Wooten has twice rejected Taboo’s suit, which alleges the laws are unconstitutional and were rewritten to keep any adult business from operating anywhere in the city. Taboo has appealed Wooten’s ruling to the U.S. Fourth Circuit bench in Richmond, Va. White has said he’ll take the case to the U.S. Supreme Court.

City officials have declined for weeks to be interviewed about the now nearly 5-year-old dispute. In response to the latest developments, city spokeswoman Leshia Utsey wrote, “Per our legal department, the city of Columbia does not comment regarding matters that may involve current or pending litigation.”

But City Hall has released to The State newspaper three letters to Taboo written by zoning administrator Brian Cook, but only after the newspaper’s open-records request, which included any tickets written against Taboo.

Scott Bergthold is a lawyer in Chattanooga hired by the city to write and defend the zoning and sex shop law changes.

“Taboo continues to operate a sexual device shop at 4716 Devine Street in violation of the city code,” Bergthold wrote to the newspaper on Feb. 23 in response to requests for an interview. “Thus, the city will begin enforcing its sexually oriented business ordinance against Taboo’s unlawful sexual device shop.”

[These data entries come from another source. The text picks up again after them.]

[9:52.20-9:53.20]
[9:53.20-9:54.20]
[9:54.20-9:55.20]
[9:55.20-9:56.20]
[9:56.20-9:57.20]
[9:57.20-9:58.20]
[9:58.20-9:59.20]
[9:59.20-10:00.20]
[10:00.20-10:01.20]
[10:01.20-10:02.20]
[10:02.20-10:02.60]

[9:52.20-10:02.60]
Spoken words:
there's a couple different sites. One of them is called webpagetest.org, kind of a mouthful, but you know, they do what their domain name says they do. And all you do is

Neither Bergthold nor any other city official involved in the dispute would explain how the city would enforce its laws and whether the store could stay open if it removed sexual devices from its inventory.

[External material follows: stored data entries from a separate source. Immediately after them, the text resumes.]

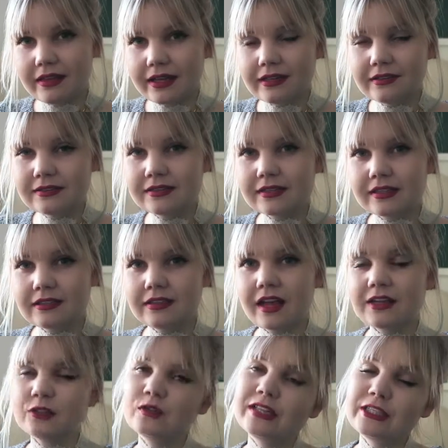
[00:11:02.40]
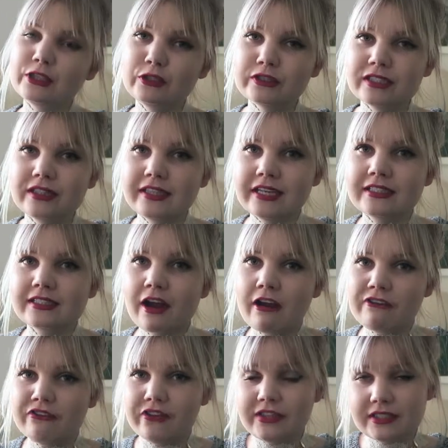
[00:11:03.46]
things, I don't like using things that
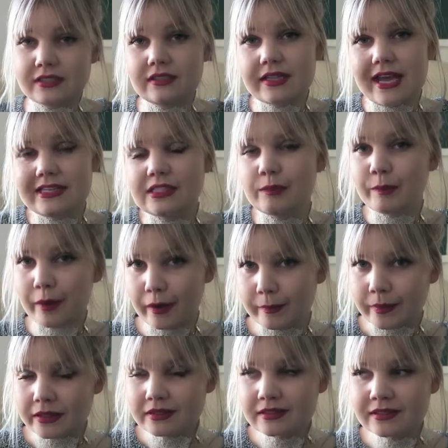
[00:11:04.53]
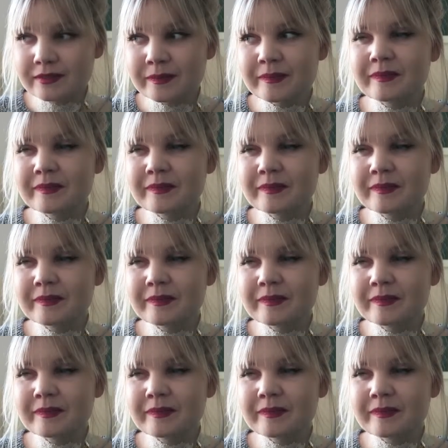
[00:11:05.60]
aren't for its intended purpose.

Goldstein places much of the blame for the impasse at the feet of City Councilwoman Leona Plaugh. “I think there are people in the city that would say we have reached a compromise (to keep Taboo open as a general retailer). Let’s move on,” Taboo’s lawyer said. “But it’s the politicians that keep upsetting the apple cart. In particular, Leona Plaugh.”

“That’s interesting,” Plaugh said when asked for a response. “I would always take a position that we should take a strong position. But (White) has certain rights.”

She said she worries that even with a purged inventory, city officials would be locked into return trips to the store to be sure more explicit merchandise has been kept out.

“I do not want him to skirt the issue and then come in the back door and do it all over again,” Plaugh said of White.

Reach LeBlanc at (803) 771-8664.

Transparency challenge

Taboo the Couples Superstore has filed a separate lawsuit against the city of Columbia, alleging 15 violations of the state’s Freedom of Information Act, including improper City Council meetings and withholding of public documents. A city spokeswoman said the city had no response because it does not comment on pending litigation. Among the suit’s contentions are:

▪  The city failed to disclose the subjects of closed-door sessions related to rewriting its zoning and adult business laws.

▪  City Council never voted in public to hire a Chattanooga, Tenn., attorney to help write the new laws and to represent the city in Taboo’s federal lawsuit.

▪  The city held illegal special-called meetings by not posting its agendas within the required 24 hours of the meetings.

▪  City Hall redacted documents Taboo requested that would spell out how much it is paying the out-of-state lawyer and refused to show a contract with him or the scope of his work.